Saved entries
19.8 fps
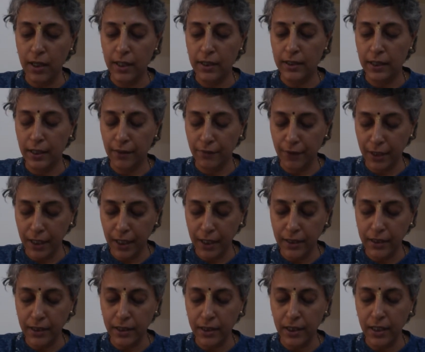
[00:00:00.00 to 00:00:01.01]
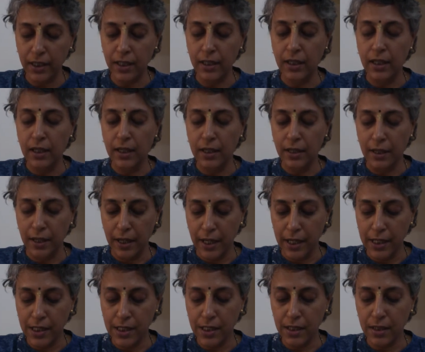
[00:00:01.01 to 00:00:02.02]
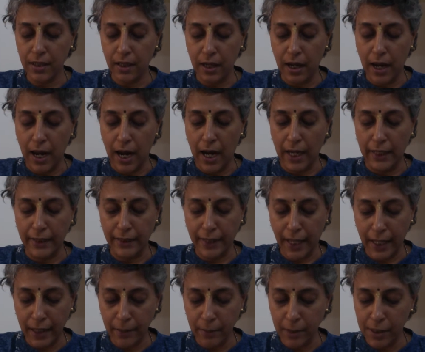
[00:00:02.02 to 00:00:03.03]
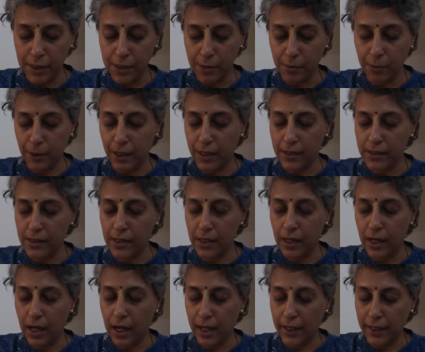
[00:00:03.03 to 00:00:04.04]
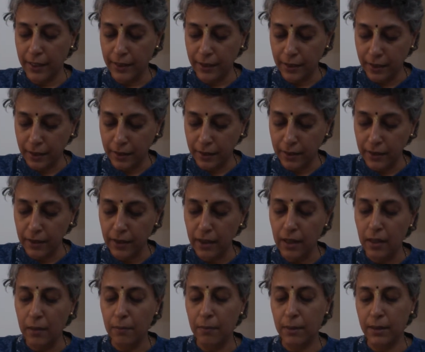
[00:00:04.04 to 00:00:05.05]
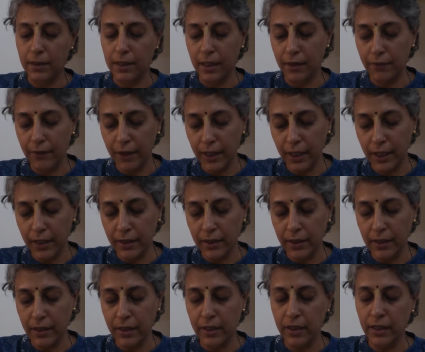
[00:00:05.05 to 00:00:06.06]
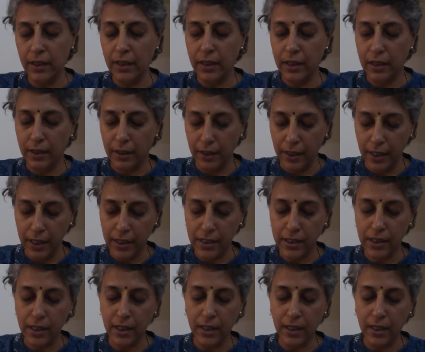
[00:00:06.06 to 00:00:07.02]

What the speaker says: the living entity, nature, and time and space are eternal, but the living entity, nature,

Task item: Output an exact copy of the lines from the one with "[00:00:05.05 to 00:00:06.06]" through the closing line of the records, inclusive, without any images.

Result of this task:
[00:00:05.05 to 00:00:06.06]
[00:00:06.06 to 00:00:07.02]

What the speaker says: the living entity, nature, and time and space are eternal, but the living entity, nature,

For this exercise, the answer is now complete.